Being radio orchestras, Dutch law prevented to record under their own names. The broadcast organizations were aware of the recording sessions, but turned a blind eye to the musicians. Some players remembered that members of the following orchestra's performed in the MMS recordings: 'het Omroep Orkest' (the present Radio Symphony orchestra), the Dutch Radio Philharmonic orchestra and the Radio Chamber orchestra. Not all members of the RFO and OO participated to the recordings, particularly the string players refused to play for the MMS label.
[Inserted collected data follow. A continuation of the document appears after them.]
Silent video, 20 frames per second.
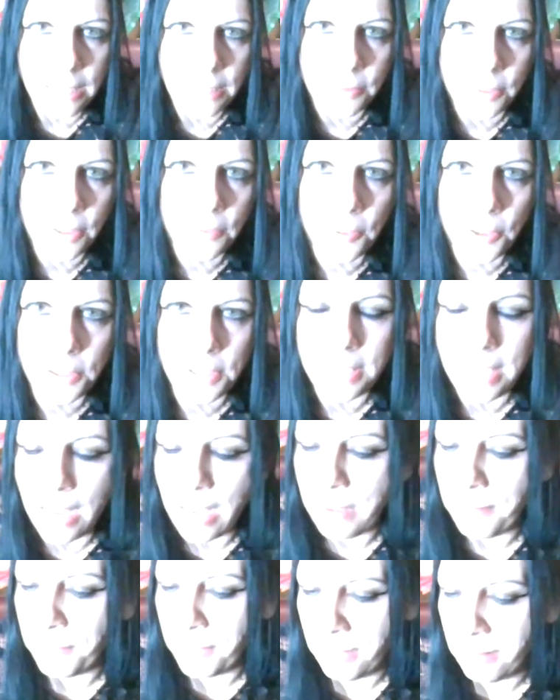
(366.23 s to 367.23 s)
for the first
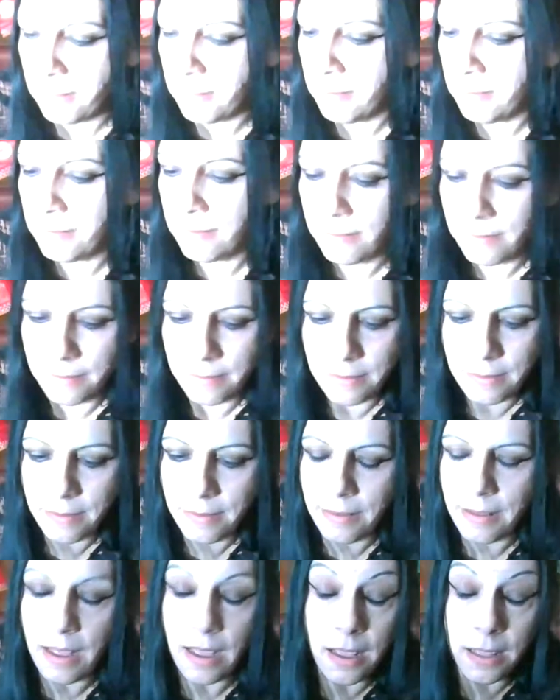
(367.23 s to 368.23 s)
time in
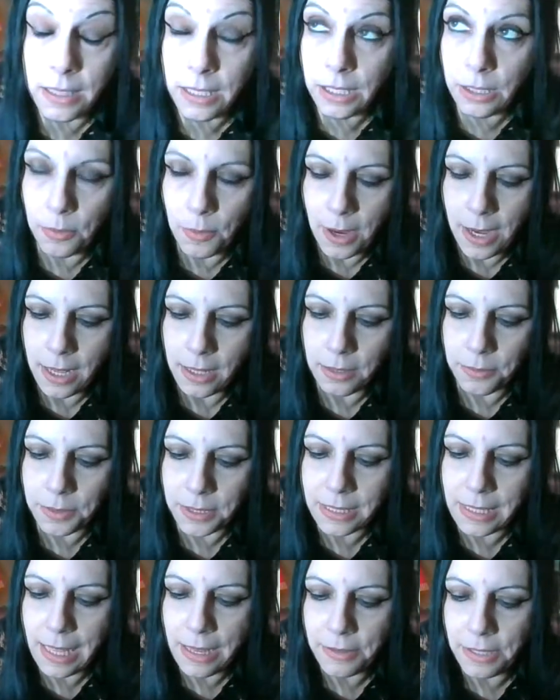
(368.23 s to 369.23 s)
a little while. It was
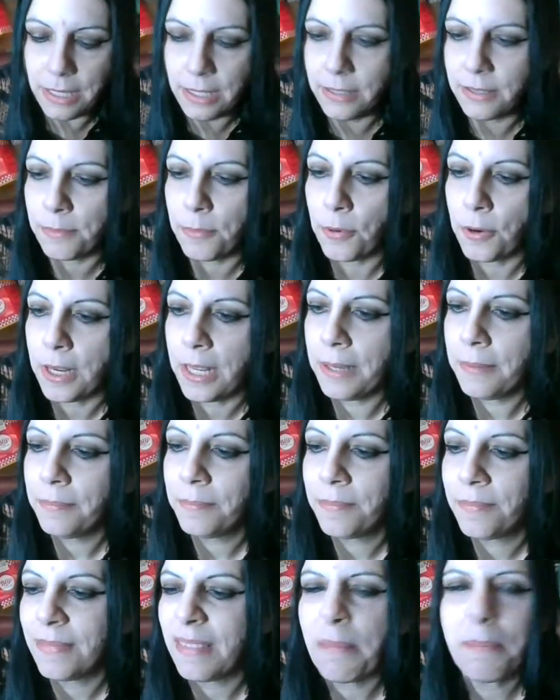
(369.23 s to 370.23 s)
cloudy this morning.
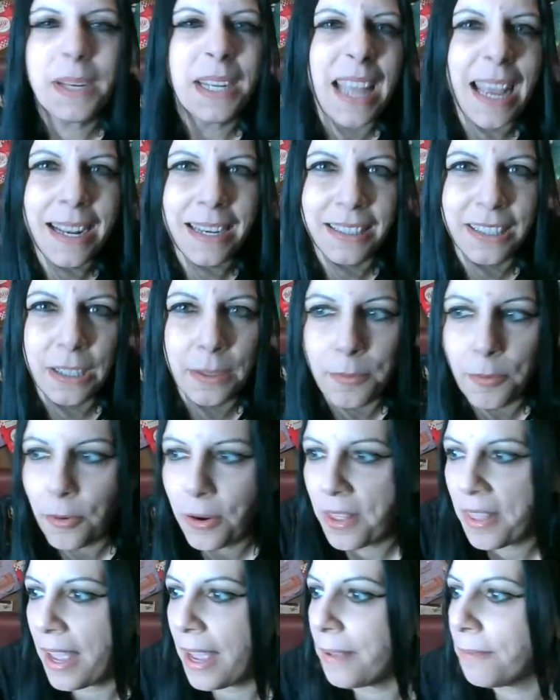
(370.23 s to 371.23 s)
I'm going to add a little more
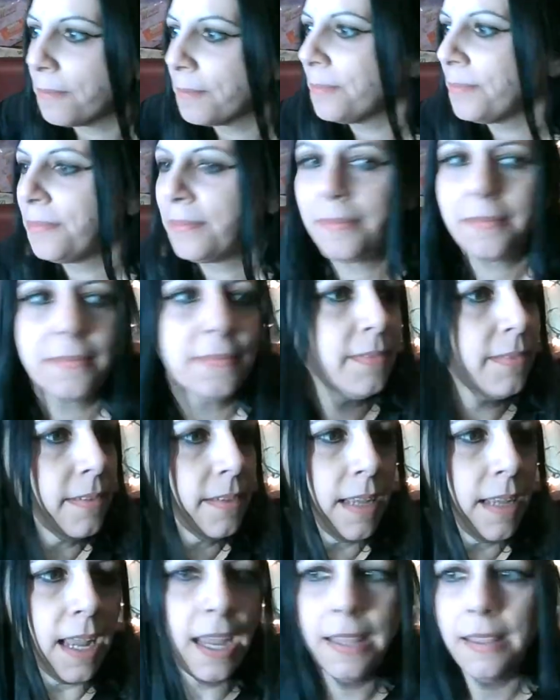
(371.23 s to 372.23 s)
of that.
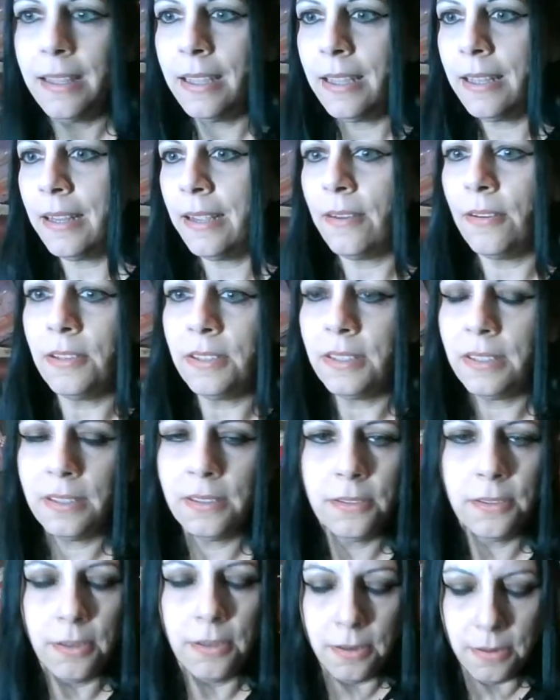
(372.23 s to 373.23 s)
And then I
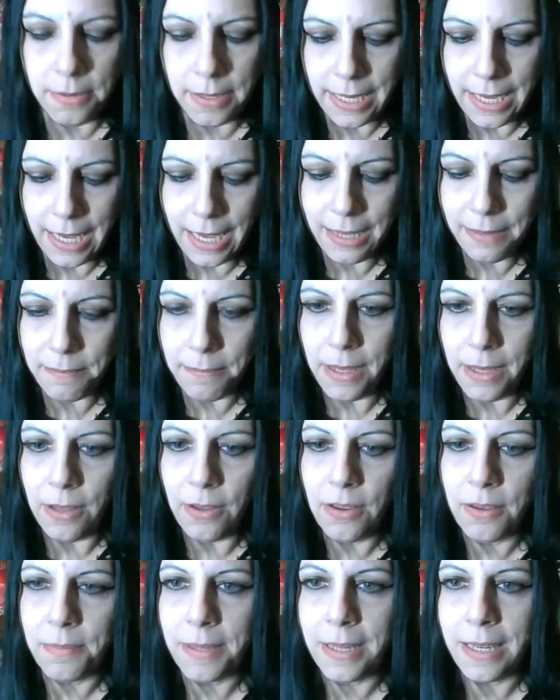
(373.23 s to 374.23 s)
also, I had
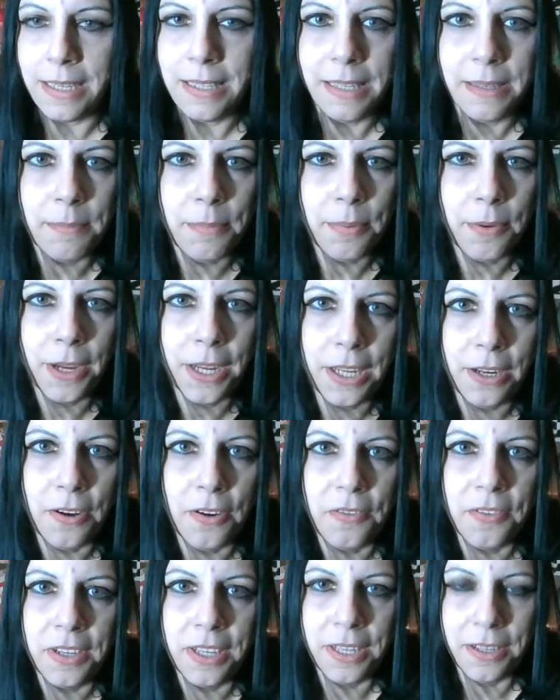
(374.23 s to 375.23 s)
milk, but I didn't bring it
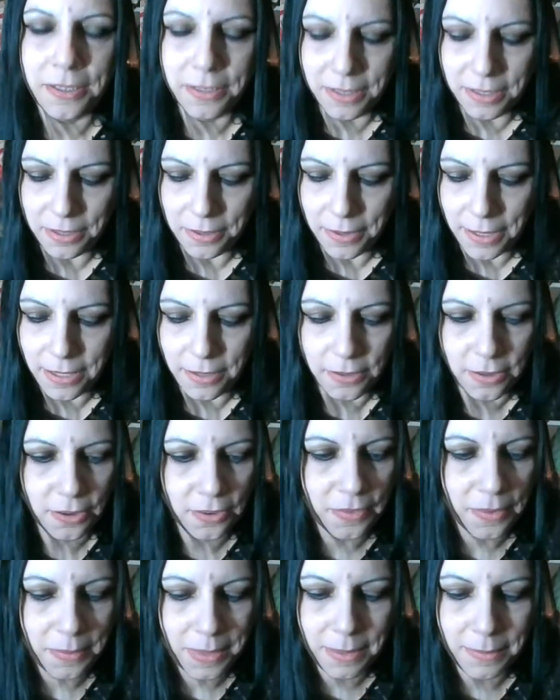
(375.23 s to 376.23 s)
over here. So I don't know
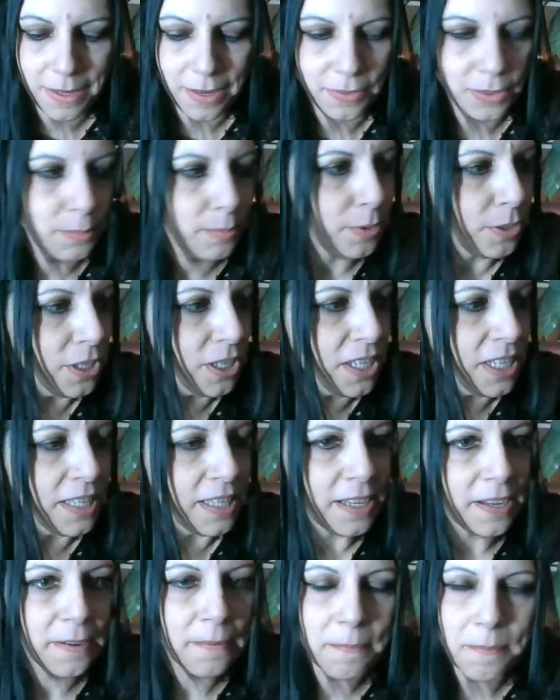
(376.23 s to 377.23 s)
if I'm going to be able to put it in
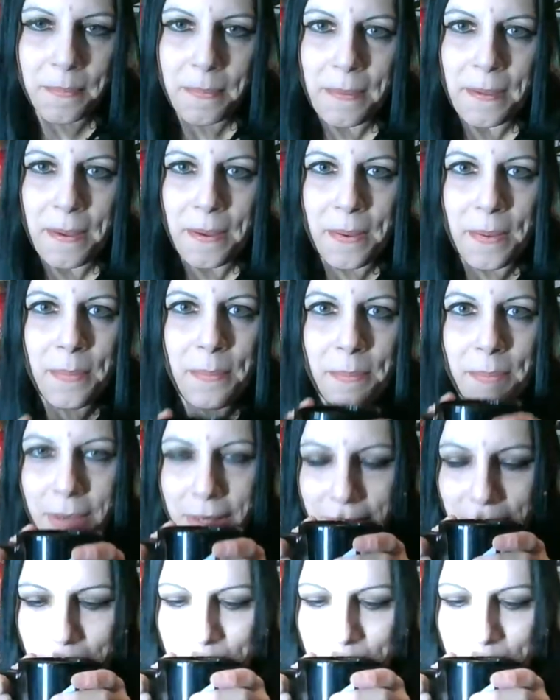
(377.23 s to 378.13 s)
there. But,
biographical notes from Wikipedia, links to more information
Noel Mewton-Wood (November 20, 1922 – December 5, 1953) was an Australian-born concert pianist who achieved some fame during his short life.
Born in Melbourne, he studied at the Melbourne Conservatorium until the age of fourteen. After further studies at London's Royal Academy of Music, Mewton-Wood spent time with Artur Schnabel in Italy.
In March 1940 he returned to London for his debut performance at Queen's Hall, performing Beethoven's third piano concerto with the London Philharmonic Orchestra under Sir Thomas Beecham. He later performed in France, Germany, South Africa, Poland, Turkey, and Australia.
At the age of thirty-one, Mewton-Wood committed suicide by drinking prussic acid, apparently blaming himself for the death of a friend. The notes written by a friend of Mewton-Wood, John Amis, for the reissue of the Bliss Concerto recording, indicate that Mewton-Wood was gay and was depressed by the recent death of his lover.
Mewton-Wood's The Times obituary of December 7, 1953 described his playing style at his debut performance:
At once his remarkable control and his musicianship were apparent: the ascending scales in octaves, with which the pianist first enters, thundered out with whirlwind power, but he could summon beautiful cantabile tone for the slow movement and the phrasing of the rondo theme was admirably neat for all the rapidity of the tempo; a true understanding of the relationship in concerto between soloist and orchestra, and of the soloist's part in ensemble, betokened the musician, the potential chamber performer.
In addition to Beethoven, Mewton-Wood's repertoire included:
He also composed chamber music, a piano concerto, ballet music, and music for the 1944 film Tawny Pippit.